Data to process
%%

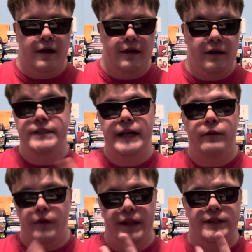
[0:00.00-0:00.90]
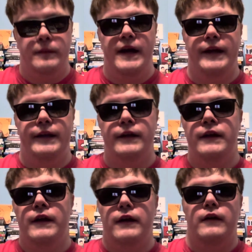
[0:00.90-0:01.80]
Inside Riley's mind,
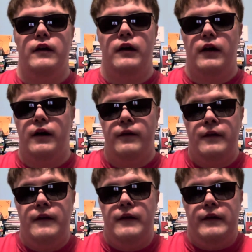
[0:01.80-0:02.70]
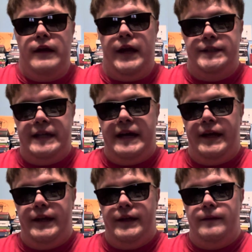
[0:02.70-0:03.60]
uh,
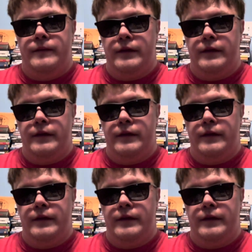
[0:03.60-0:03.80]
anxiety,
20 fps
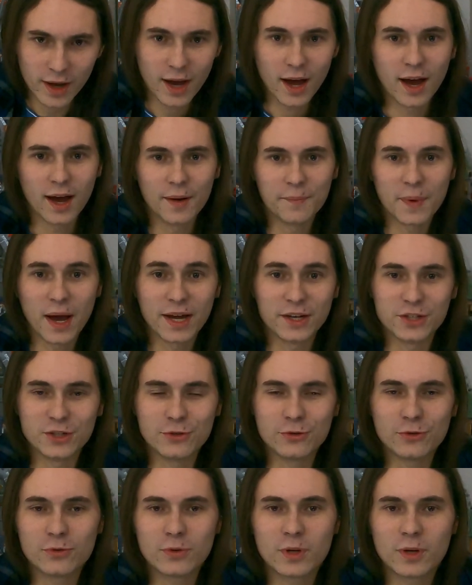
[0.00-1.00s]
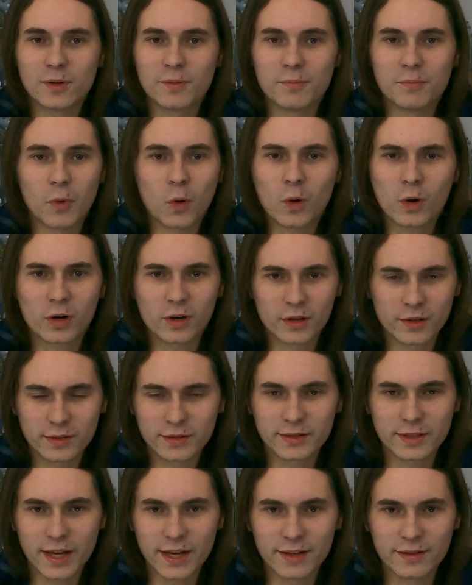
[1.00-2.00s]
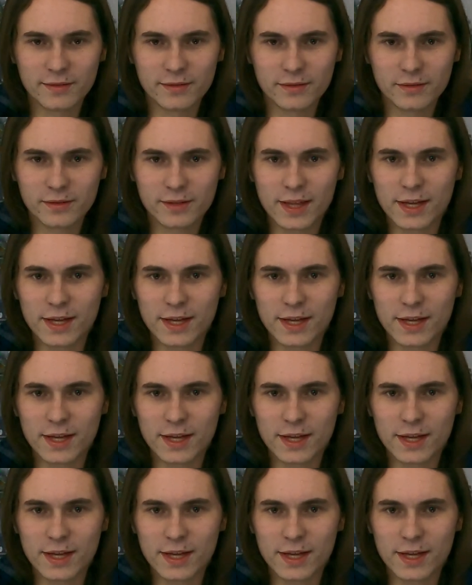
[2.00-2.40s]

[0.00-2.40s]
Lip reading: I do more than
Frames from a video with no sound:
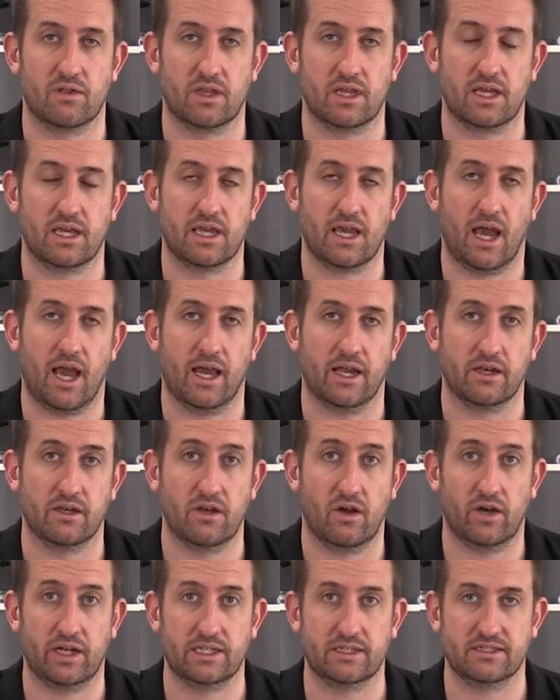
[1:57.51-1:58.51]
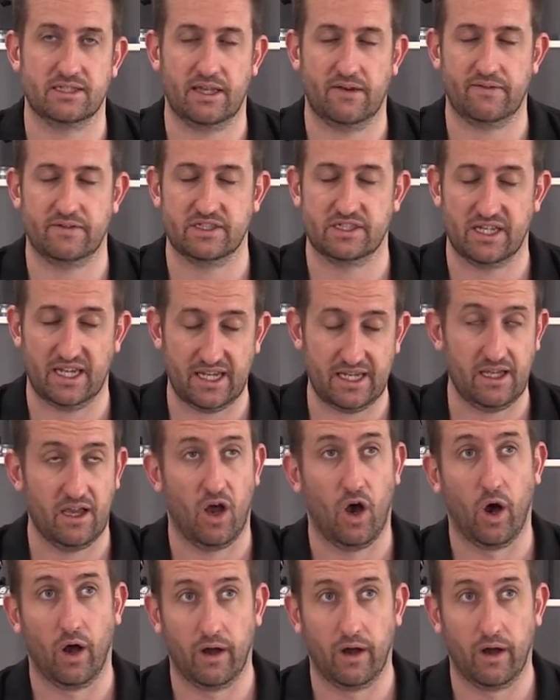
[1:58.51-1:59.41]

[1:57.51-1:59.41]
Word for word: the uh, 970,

%%

What you need to do
Nothing but the lines from the line with "[0.00-2.40s]" through the end of the listing should appear in the answer, each duplicated exactly, without pictures.

Response for this exercise
[0.00-2.40s]
Lip reading: I do more than
Frames from a video with no sound:
[1:57.51-1:58.51]
[1:58.51-1:59.41]

[1:57.51-1:59.41]
Word for word: the uh, 970,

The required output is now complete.